As the student drew and narrated on the mobile device, the instructor saw the drawing and heard the narration concurrently on her own mobile device. After the student finished, the instructor employed the signaling principle, using EE annotation features to draw attention to specific action potential processes. Next, she asked the student to think critically about how the action potential would be influenced in a person with hyperkalemia, such as a potassium level of 6.0 mEq/L. The student verbally identified that the excess potassium was extracellular; however, when prompted to draw and narrate how the hyperkalemia would influence action potentials, the student's words and drawings demonstrated insufficient understanding of diffusion.
The instructor utilized the principle of spatial contiguity (written words next to drawings) to promote congruent mental models of diffusion, hyperkalemia, and the resulting resting membrane potential elevation. The student was then asked to use words and drawings to demonstrate understanding. Next, the student was asked to apply understanding of hyperkalemia within the context of patient care. The example was recorded, saved as an MP4 media file, and emailed to the student.
STUDENT REACTIONS
Anecdotal student comments have enthusiastically supported Office Hours on the Road as an effective teaching and learning strategy providing OH access, active learning, and reusable digital learning resources. Students reported EE was easy to use and were excited about using technology to demonstrate baseline understanding, receive faculty input, and create a simultaneous recording of student and faculty narrations within a media project. Students reported that opportunities for Office Hours on the Road were "much appreciated" because questions were answered in a timely manner and the media resources could be watched multiple times to rehearse complex pathological processes.

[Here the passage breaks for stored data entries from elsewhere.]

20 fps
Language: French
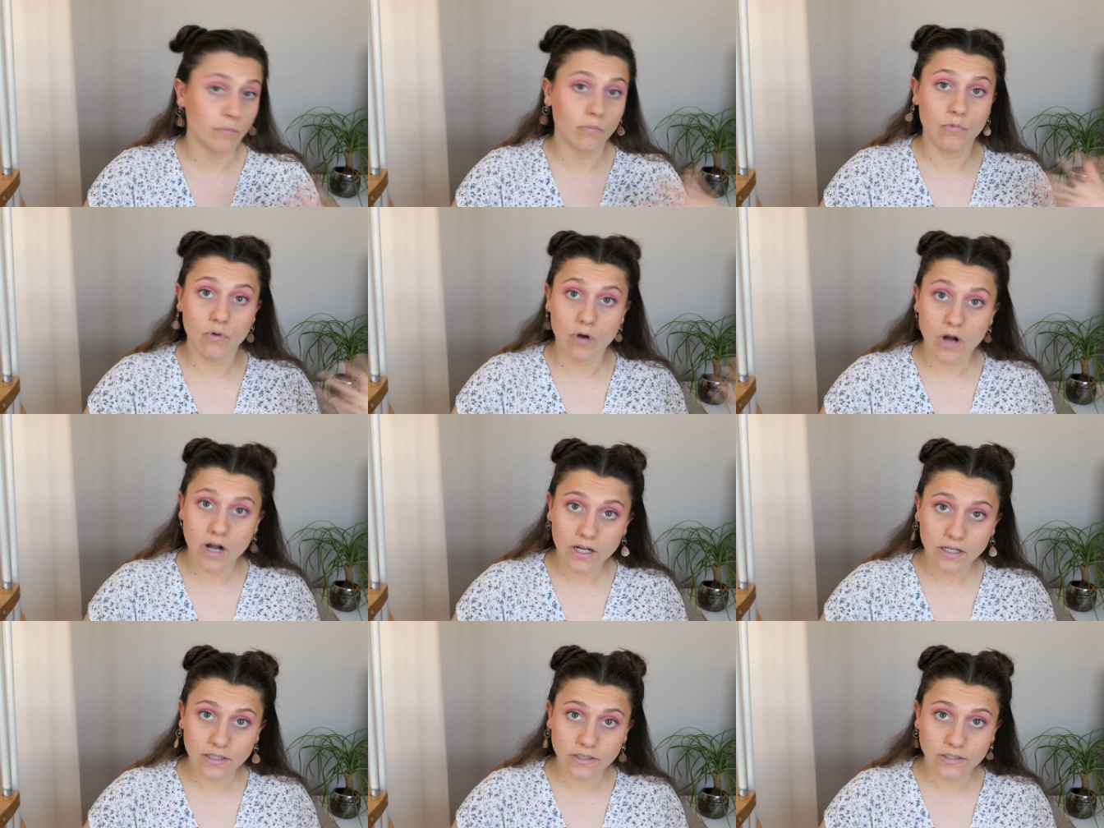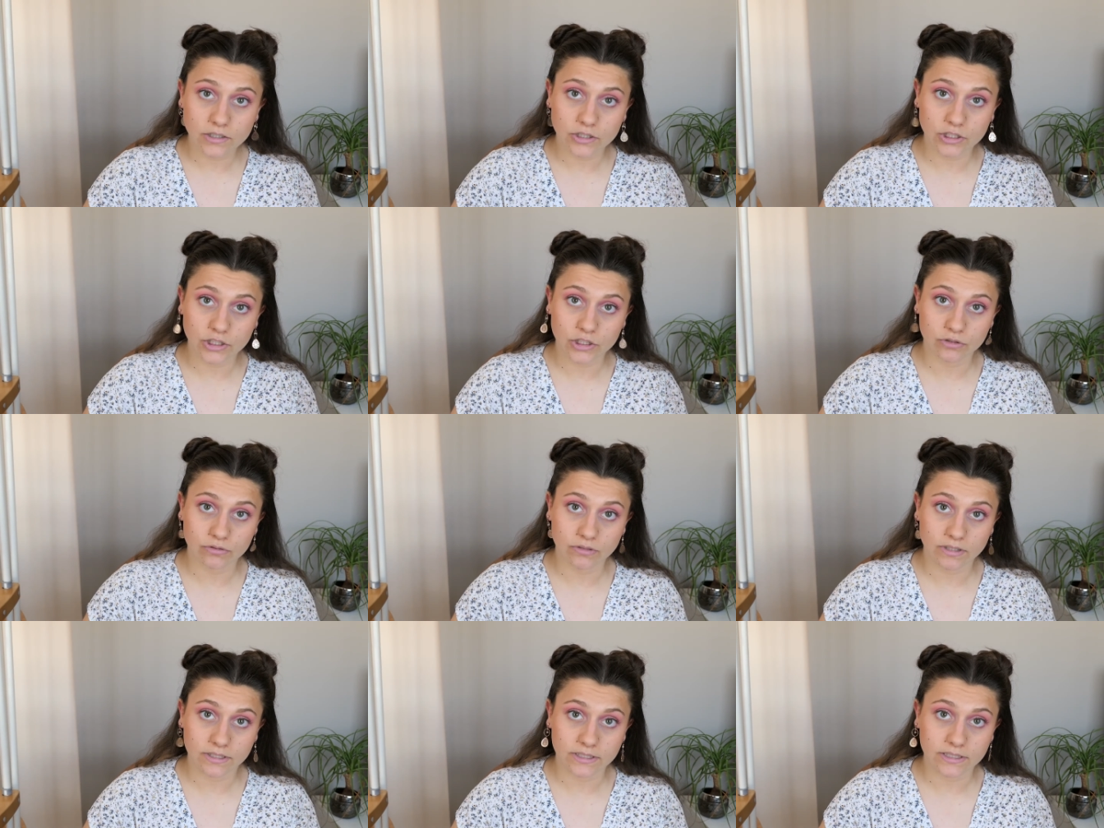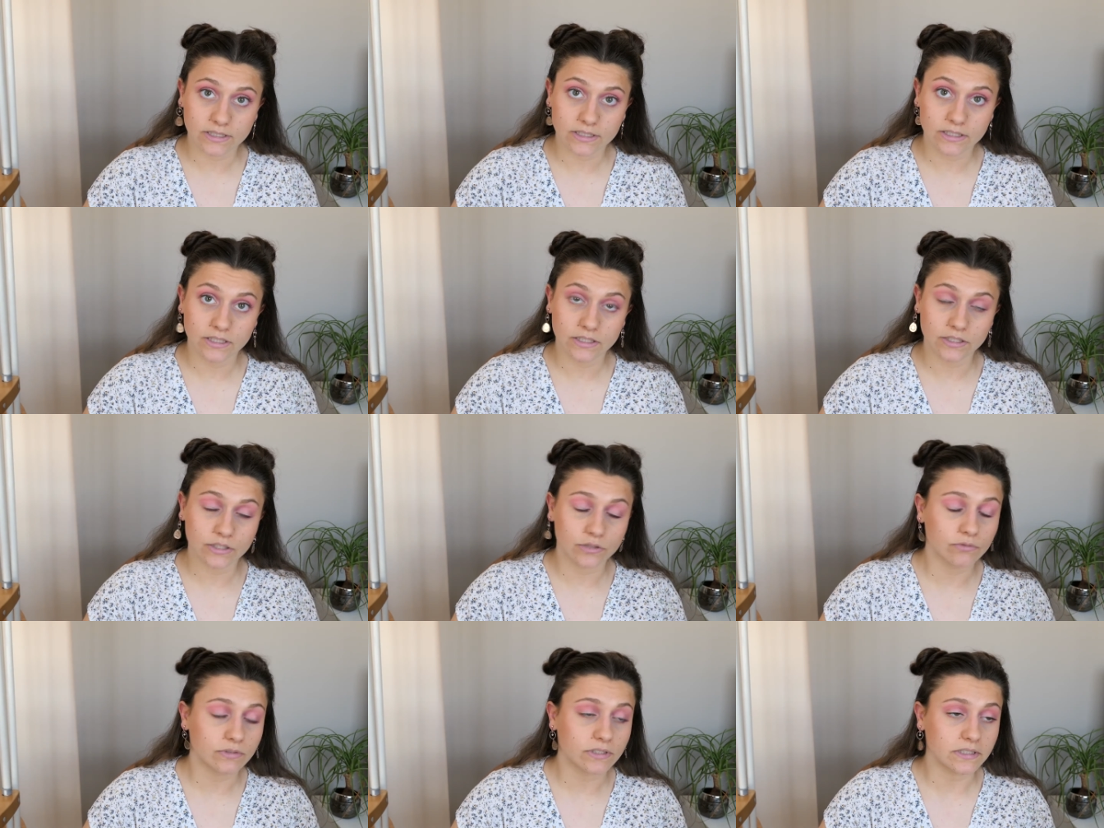Moi, j'ai choisi,
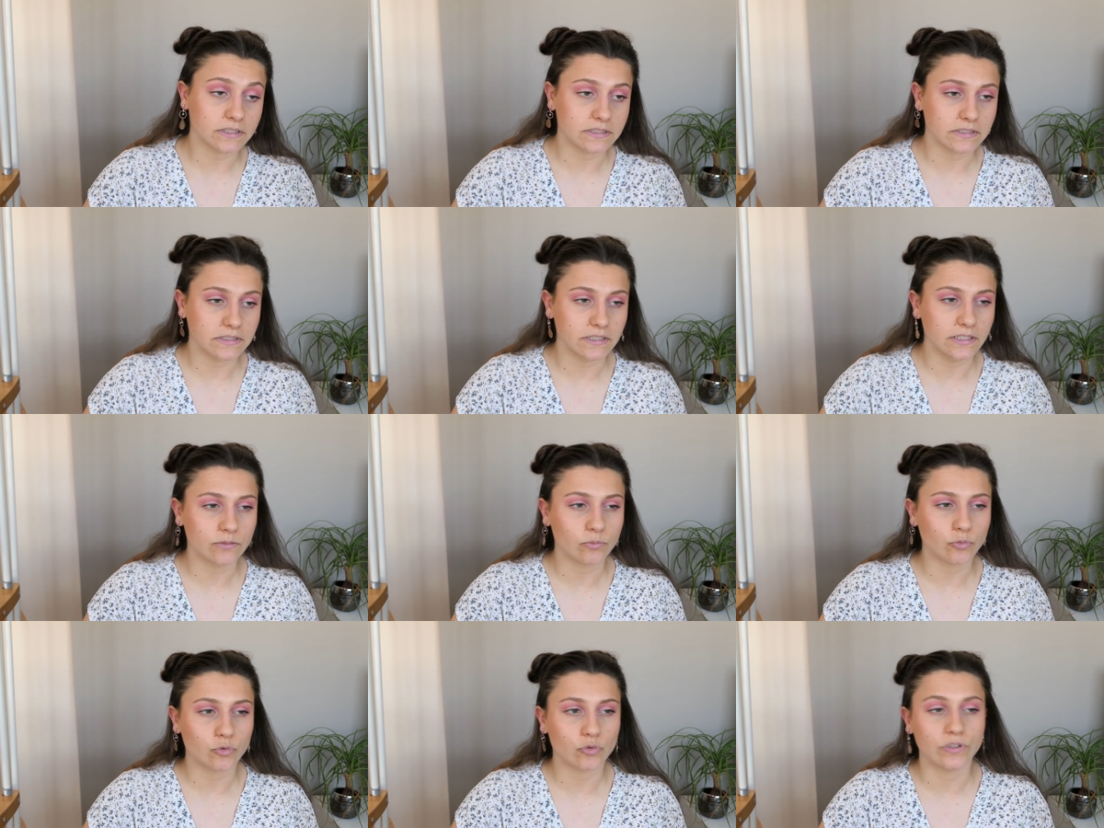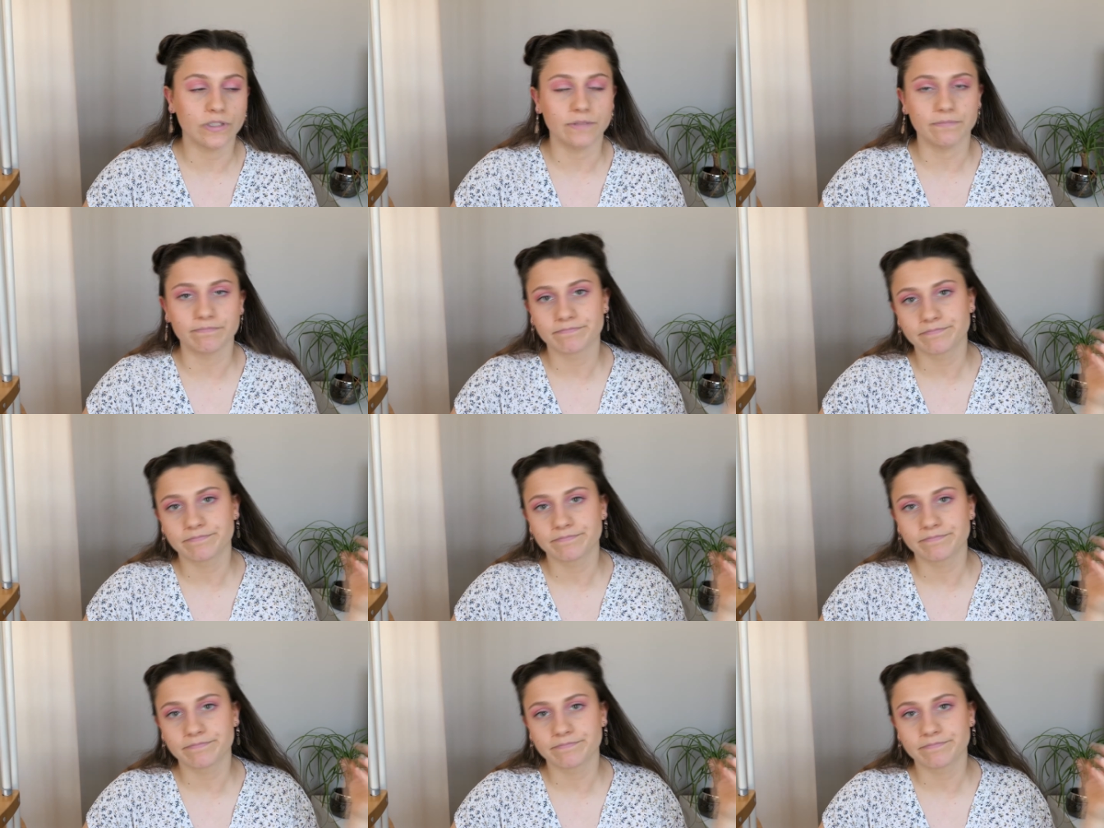j'ai eu cette idée, je me suis dit,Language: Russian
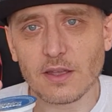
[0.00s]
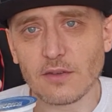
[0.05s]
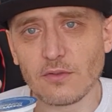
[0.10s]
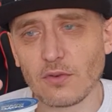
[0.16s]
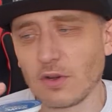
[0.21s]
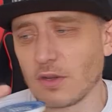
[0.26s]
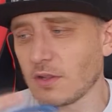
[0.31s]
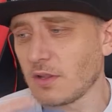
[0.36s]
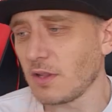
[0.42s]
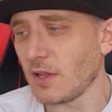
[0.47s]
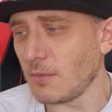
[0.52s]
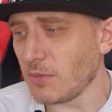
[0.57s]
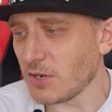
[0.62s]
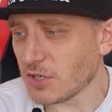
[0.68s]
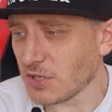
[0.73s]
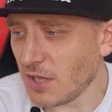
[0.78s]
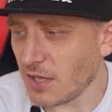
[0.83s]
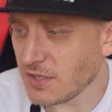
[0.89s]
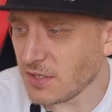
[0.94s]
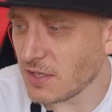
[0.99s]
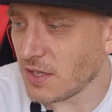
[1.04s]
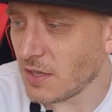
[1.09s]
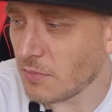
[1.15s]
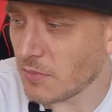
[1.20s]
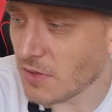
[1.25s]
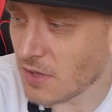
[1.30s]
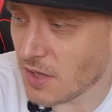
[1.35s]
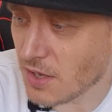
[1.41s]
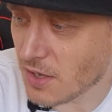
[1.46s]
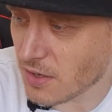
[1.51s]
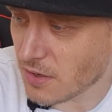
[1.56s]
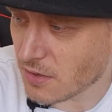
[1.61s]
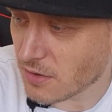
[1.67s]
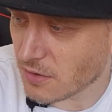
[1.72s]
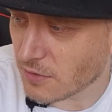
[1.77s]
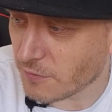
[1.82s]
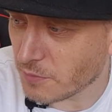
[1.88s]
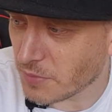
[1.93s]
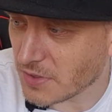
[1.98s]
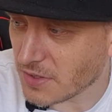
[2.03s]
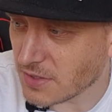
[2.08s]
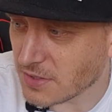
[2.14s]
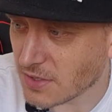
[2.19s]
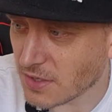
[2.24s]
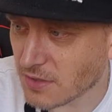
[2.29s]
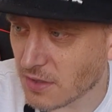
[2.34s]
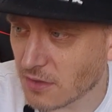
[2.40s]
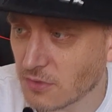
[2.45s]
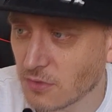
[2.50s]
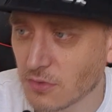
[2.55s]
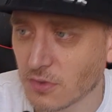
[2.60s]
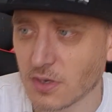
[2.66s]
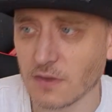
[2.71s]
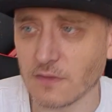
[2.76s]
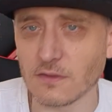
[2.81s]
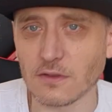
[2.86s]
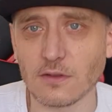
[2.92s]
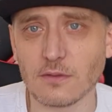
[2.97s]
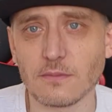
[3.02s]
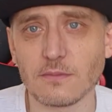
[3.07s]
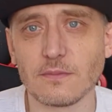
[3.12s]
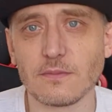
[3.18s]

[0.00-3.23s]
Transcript: Вот, обошлась она мне в 51 гривну.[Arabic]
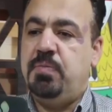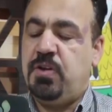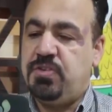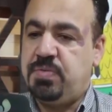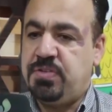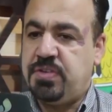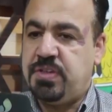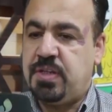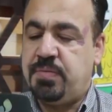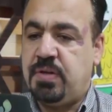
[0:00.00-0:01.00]
بحزمة
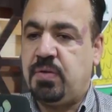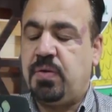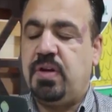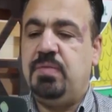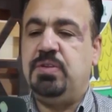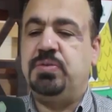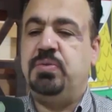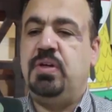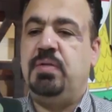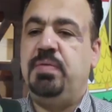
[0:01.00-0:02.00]
جديدة من القرى
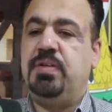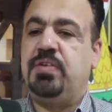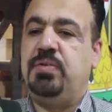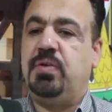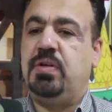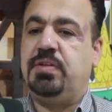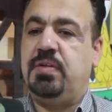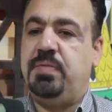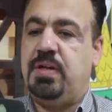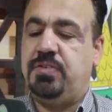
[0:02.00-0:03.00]
المشمولة بصندوق
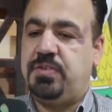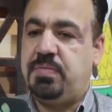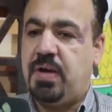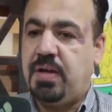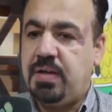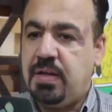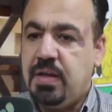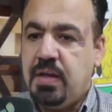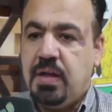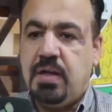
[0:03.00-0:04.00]
التنمية الاجتماعي
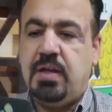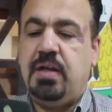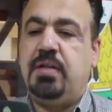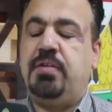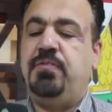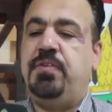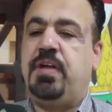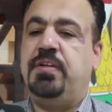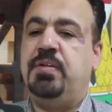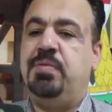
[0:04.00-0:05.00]

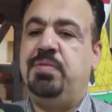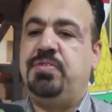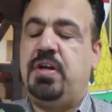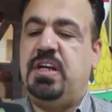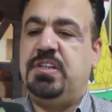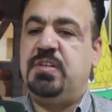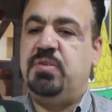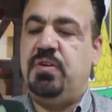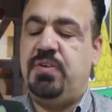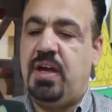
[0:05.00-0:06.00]
لتنفيذ عدد من مشاريع
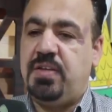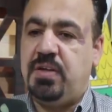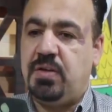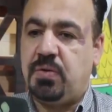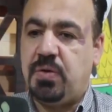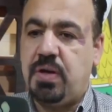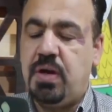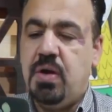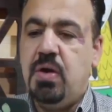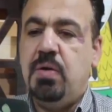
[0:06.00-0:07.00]
التنمية في هذه القرى
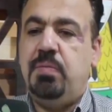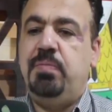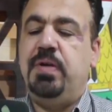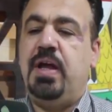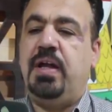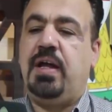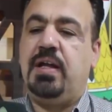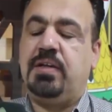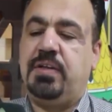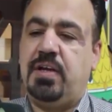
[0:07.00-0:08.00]
بناء
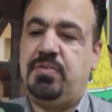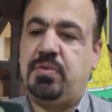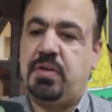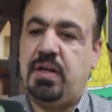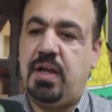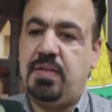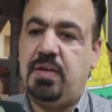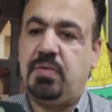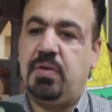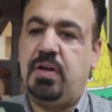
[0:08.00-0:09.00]
على اختيار سكان هذه
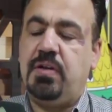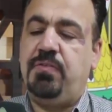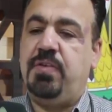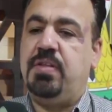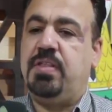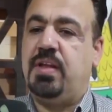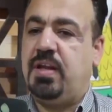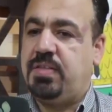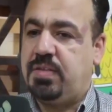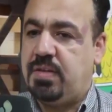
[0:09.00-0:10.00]
القرى نفذنا
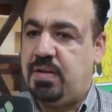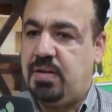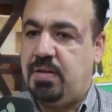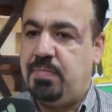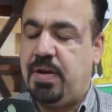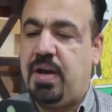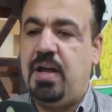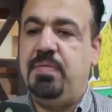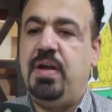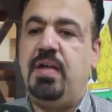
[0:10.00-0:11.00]
ثلاث آه،
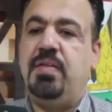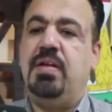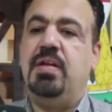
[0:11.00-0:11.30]
مراحل من هذاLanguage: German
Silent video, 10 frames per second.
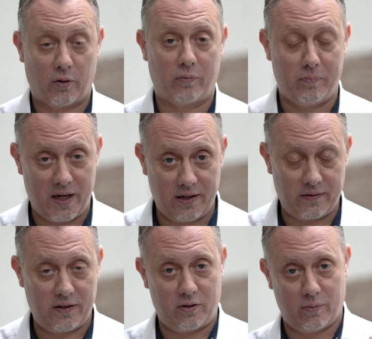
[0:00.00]
aus
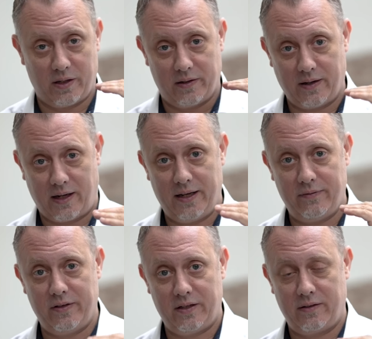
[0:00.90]
meiner Sicht über die
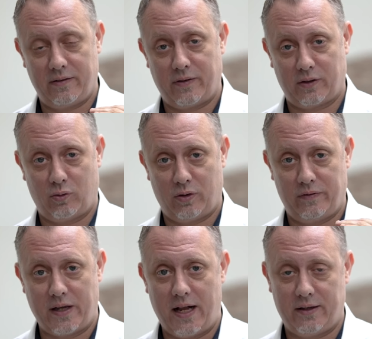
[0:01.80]
drei wichtigsten
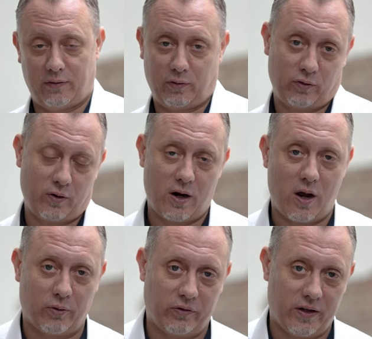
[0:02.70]
Faktoren, wie
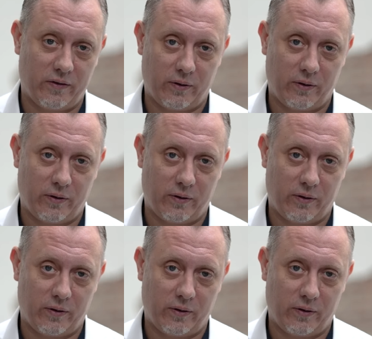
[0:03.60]
Altersvorsorge aussehen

A student nurse athlete commented, "We recorded on the tablet [with collaborative EE software] and we worked on it together, and then you sent it and I was able to hear what I said and what you said and how we worked through it, that really helped with further understanding the concepts." Another student stated, "I knew that if I still had a question, I could go back and re-listen, re-watch, and answer my own question." Another student commented, "I played some parts over and over and over until I could finally see how excess potassium in the blood changes the action potential, leading to dysrhythmia. Even though I thought I knew it during office hours, I still needed to listen and re-watch it several times until I really got it." Kaltura analytics (viewing data) revealed that individual students watched their personal OH media project two to six times.
DISCUSSION
Although we discuss using one type of collaborative interactive whiteboard software (EE), the use of alternative whiteboard formats such as Doceri(TM) and ShowMe(TM) may also have a positive impact. As new technologies are developed, nurse educators should explore opportunities that enhance access to learning while also supporting co-construction of knowledge through collaborative student-faculty interactions.
The Office Hours on the Road project has implications extending beyond student nurse athletes. For example, we are currently teaching learning skills specialists (athletic department tutors) how to optimally integrate the cognitive theory of multimedia instruction with technology, enhancing both mobile tutoring and face-to-face tutor sessions. We anticipate that these teaching strategies will positively influence learning outcomes among student athletes, inspiring recommendations for both education practice and research.